Abstract

René Reeves's study of nineteenth-century Guatemala is a major work of revision in our understanding of the three eras—Liberal, Conservative, and Reformista Liberal—that define that century. While Reeves does not challenge the periodization of the century per se, he does demand that we reexamine the tropes and tendencies that define all three eras. The traditional historiography holds that the nineteenth century unfolded like a triptych. The first decades after independence were defined by Liberal rule, followed by the so-called “Conservative Interregnum” during the long reign of caudillo Rafael Carrera in mid-century. In the 1870s, a few years after Carrera's death, Guatemala returned to Liberal rule under Justo Rufino Barrios—an era known as La Reforma and characterized not only by full-throttle, pro-capital Liberalism but also by new “sciences” such as positivism and eugenics.
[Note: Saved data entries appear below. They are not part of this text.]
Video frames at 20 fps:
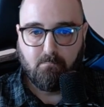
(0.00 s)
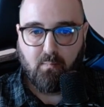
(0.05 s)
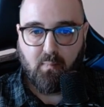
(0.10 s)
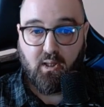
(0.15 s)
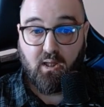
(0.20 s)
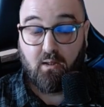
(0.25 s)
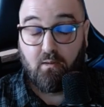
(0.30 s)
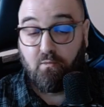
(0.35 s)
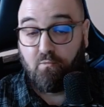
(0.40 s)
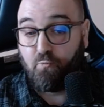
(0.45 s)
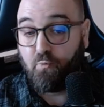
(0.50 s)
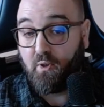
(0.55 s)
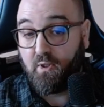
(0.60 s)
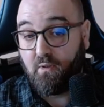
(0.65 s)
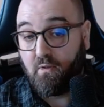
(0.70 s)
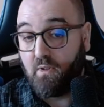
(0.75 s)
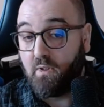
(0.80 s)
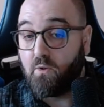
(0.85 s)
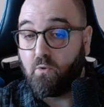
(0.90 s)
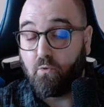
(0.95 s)
And
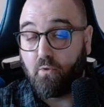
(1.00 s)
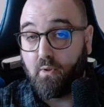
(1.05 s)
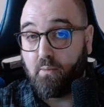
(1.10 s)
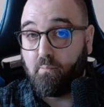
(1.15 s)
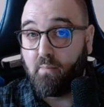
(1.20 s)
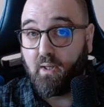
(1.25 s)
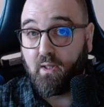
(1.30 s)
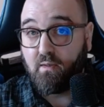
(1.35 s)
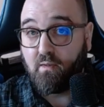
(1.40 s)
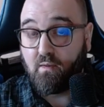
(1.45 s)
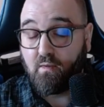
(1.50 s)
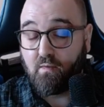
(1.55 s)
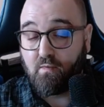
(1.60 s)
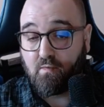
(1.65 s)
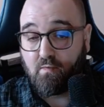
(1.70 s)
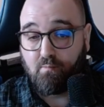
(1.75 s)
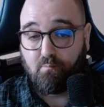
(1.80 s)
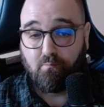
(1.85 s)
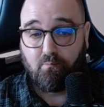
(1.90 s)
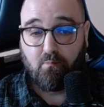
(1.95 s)
finally, node
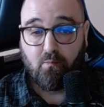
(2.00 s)
embeddings,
In this traditional historiography, the early Liberal period witnessed a proliferation of violence, public demonstrations, and uprisings, particularly on the part of the Maya, who the newly formed Guatemalan state found to be resistant to the kinds of nation-building projects that Liberal leaders imposed on the populace. Liberal “modernizing” projects included such efforts as the regularization of land ownership; the introduction of the notorious Livingston Codes, a “modern” legal apparatus for the new state that both required heavy investments in the building of municipal structures and that also interfered with traditional systems of justice; and even efforts to control the sale and distribution of alcohol. All these aspects of the Liberal agenda created enough ill-feeling and distrust among rural Maya people that they eventually came together in the large-scale uprising in western Guatemala that brought the Conservative Carrera to power. In the dominant historiography, Conservative rule—paternalistic, backward-looking, but benignly neglectful of Mayan bodies and communities—eventually fell, thanks to the rise of a commercially oriented (Liberal) elite who needed markets, roads, and cheap and docile labor to develop Guatemala's key agricultural commodity, coffee.